■ DATA EXCERPTS
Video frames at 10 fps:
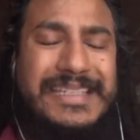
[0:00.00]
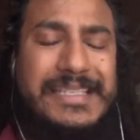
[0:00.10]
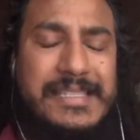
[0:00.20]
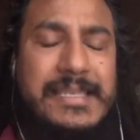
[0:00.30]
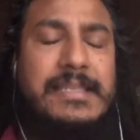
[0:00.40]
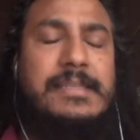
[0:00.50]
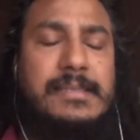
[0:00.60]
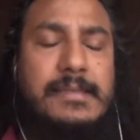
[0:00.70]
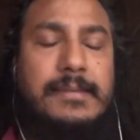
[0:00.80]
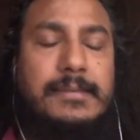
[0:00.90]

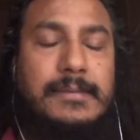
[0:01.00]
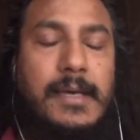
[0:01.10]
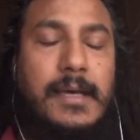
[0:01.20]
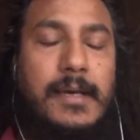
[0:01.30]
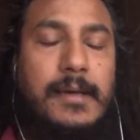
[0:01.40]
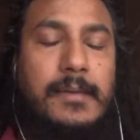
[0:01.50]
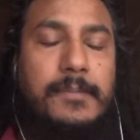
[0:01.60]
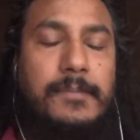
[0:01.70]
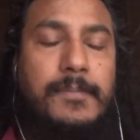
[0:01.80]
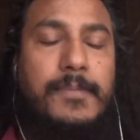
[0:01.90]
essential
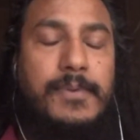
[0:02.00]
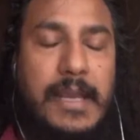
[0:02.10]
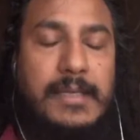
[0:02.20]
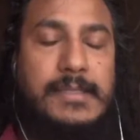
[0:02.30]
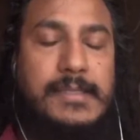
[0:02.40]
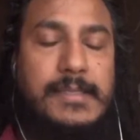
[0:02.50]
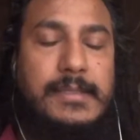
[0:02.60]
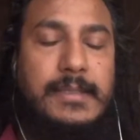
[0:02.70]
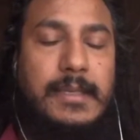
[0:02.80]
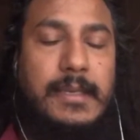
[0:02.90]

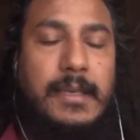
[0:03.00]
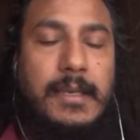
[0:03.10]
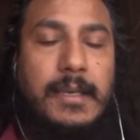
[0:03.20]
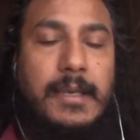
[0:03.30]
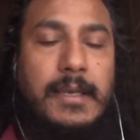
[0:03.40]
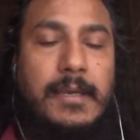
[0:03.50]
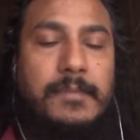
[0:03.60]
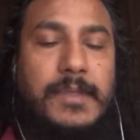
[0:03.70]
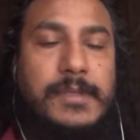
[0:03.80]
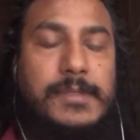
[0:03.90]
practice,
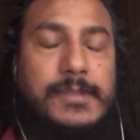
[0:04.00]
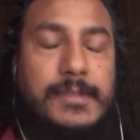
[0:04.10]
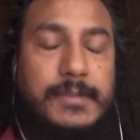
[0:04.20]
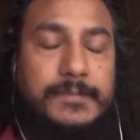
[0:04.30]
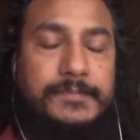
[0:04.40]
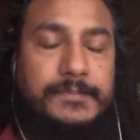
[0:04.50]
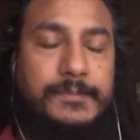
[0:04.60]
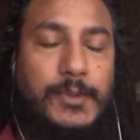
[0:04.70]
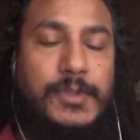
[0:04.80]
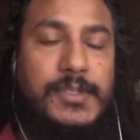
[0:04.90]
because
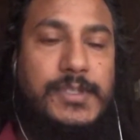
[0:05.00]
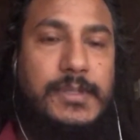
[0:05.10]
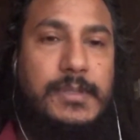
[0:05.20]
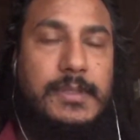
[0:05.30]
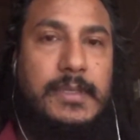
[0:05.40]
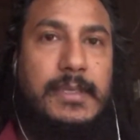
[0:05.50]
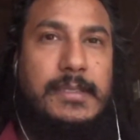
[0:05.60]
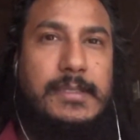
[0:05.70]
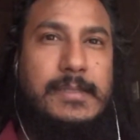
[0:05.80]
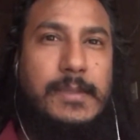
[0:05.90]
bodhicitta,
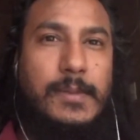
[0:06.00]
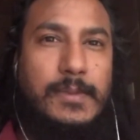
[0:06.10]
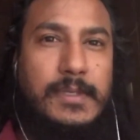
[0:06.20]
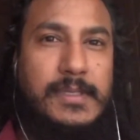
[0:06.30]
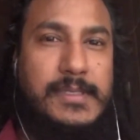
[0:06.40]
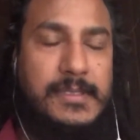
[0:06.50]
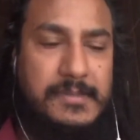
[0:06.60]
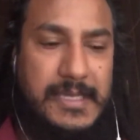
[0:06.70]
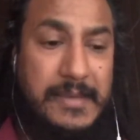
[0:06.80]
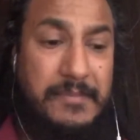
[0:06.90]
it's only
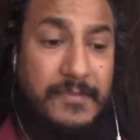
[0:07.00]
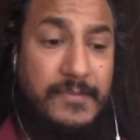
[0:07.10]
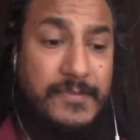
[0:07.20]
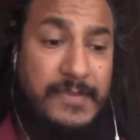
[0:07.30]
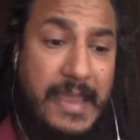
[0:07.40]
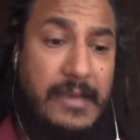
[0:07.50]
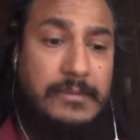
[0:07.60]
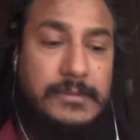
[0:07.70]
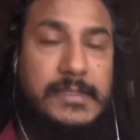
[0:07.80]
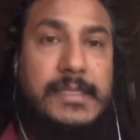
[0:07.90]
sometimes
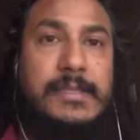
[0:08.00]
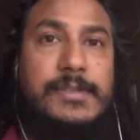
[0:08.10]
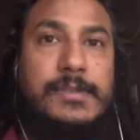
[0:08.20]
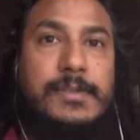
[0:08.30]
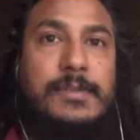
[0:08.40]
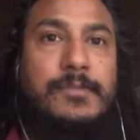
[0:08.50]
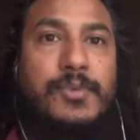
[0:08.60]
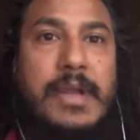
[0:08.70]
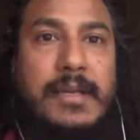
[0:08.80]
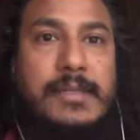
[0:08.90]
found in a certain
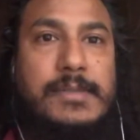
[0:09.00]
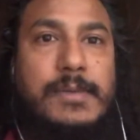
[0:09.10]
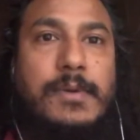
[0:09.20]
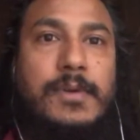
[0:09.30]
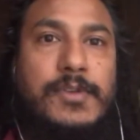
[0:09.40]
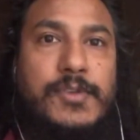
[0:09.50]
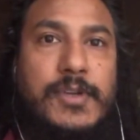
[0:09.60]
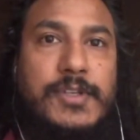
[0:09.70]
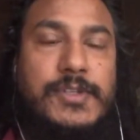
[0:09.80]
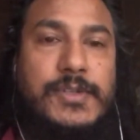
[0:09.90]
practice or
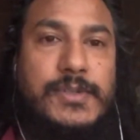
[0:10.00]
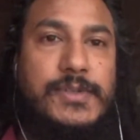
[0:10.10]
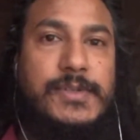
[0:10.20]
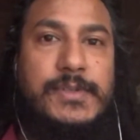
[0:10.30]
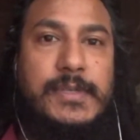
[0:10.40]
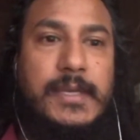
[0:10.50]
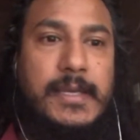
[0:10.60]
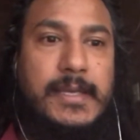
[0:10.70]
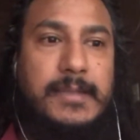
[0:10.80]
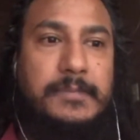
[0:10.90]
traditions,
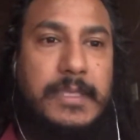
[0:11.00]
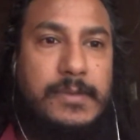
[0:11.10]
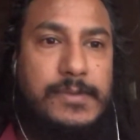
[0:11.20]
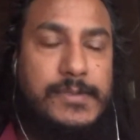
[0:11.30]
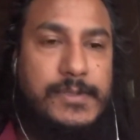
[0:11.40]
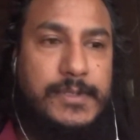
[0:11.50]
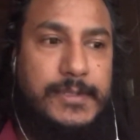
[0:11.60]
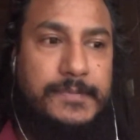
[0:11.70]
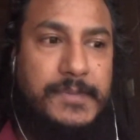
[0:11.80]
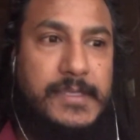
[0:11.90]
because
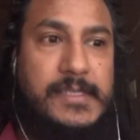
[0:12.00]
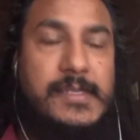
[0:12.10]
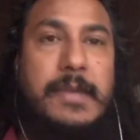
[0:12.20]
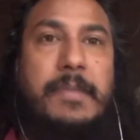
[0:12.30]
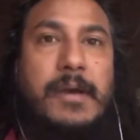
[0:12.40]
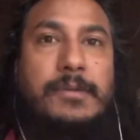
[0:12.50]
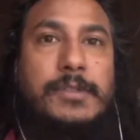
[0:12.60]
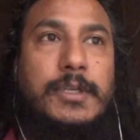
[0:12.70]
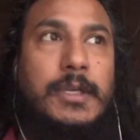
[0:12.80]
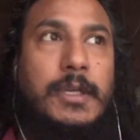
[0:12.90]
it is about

■ TASK GOAL
Omit the pictures; set down each record exactly.

■ WRITTEN REPLY
Video frames at 10 fps:
[0:00.00]
[0:00.10]
[0:00.20]
[0:00.30]
[0:00.40]
[0:00.50]
[0:00.60]
[0:00.70]
[0:00.80]
[0:00.90]

[0:01.00]
[0:01.10]
[0:01.20]
[0:01.30]
[0:01.40]
[0:01.50]
[0:01.60]
[0:01.70]
[0:01.80]
[0:01.90]
essential
[0:02.00]
[0:02.10]
[0:02.20]
[0:02.30]
[0:02.40]
[0:02.50]
[0:02.60]
[0:02.70]
[0:02.80]
[0:02.90]

[0:03.00]
[0:03.10]
[0:03.20]
[0:03.30]
[0:03.40]
[0:03.50]
[0:03.60]
[0:03.70]
[0:03.80]
[0:03.90]
practice,
[0:04.00]
[0:04.10]
[0:04.20]
[0:04.30]
[0:04.40]
[0:04.50]
[0:04.60]
[0:04.70]
[0:04.80]
[0:04.90]
because
[0:05.00]
[0:05.10]
[0:05.20]
[0:05.30]
[0:05.40]
[0:05.50]
[0:05.60]
[0:05.70]
[0:05.80]
[0:05.90]
bodhicitta,
[0:06.00]
[0:06.10]
[0:06.20]
[0:06.30]
[0:06.40]
[0:06.50]
[0:06.60]
[0:06.70]
[0:06.80]
[0:06.90]
it's only
[0:07.00]
[0:07.10]
[0:07.20]
[0:07.30]
[0:07.40]
[0:07.50]
[0:07.60]
[0:07.70]
[0:07.80]
[0:07.90]
sometimes
[0:08.00]
[0:08.10]
[0:08.20]
[0:08.30]
[0:08.40]
[0:08.50]
[0:08.60]
[0:08.70]
[0:08.80]
[0:08.90]
found in a certain
[0:09.00]
[0:09.10]
[0:09.20]
[0:09.30]
[0:09.40]
[0:09.50]
[0:09.60]
[0:09.70]
[0:09.80]
[0:09.90]
practice or
[0:10.00]
[0:10.10]
[0:10.20]
[0:10.30]
[0:10.40]
[0:10.50]
[0:10.60]
[0:10.70]
[0:10.80]
[0:10.90]
traditions,
[0:11.00]
[0:11.10]
[0:11.20]
[0:11.30]
[0:11.40]
[0:11.50]
[0:11.60]
[0:11.70]
[0:11.80]
[0:11.90]
because
[0:12.00]
[0:12.10]
[0:12.20]
[0:12.30]
[0:12.40]
[0:12.50]
[0:12.60]
[0:12.70]
[0:12.80]
[0:12.90]
it is about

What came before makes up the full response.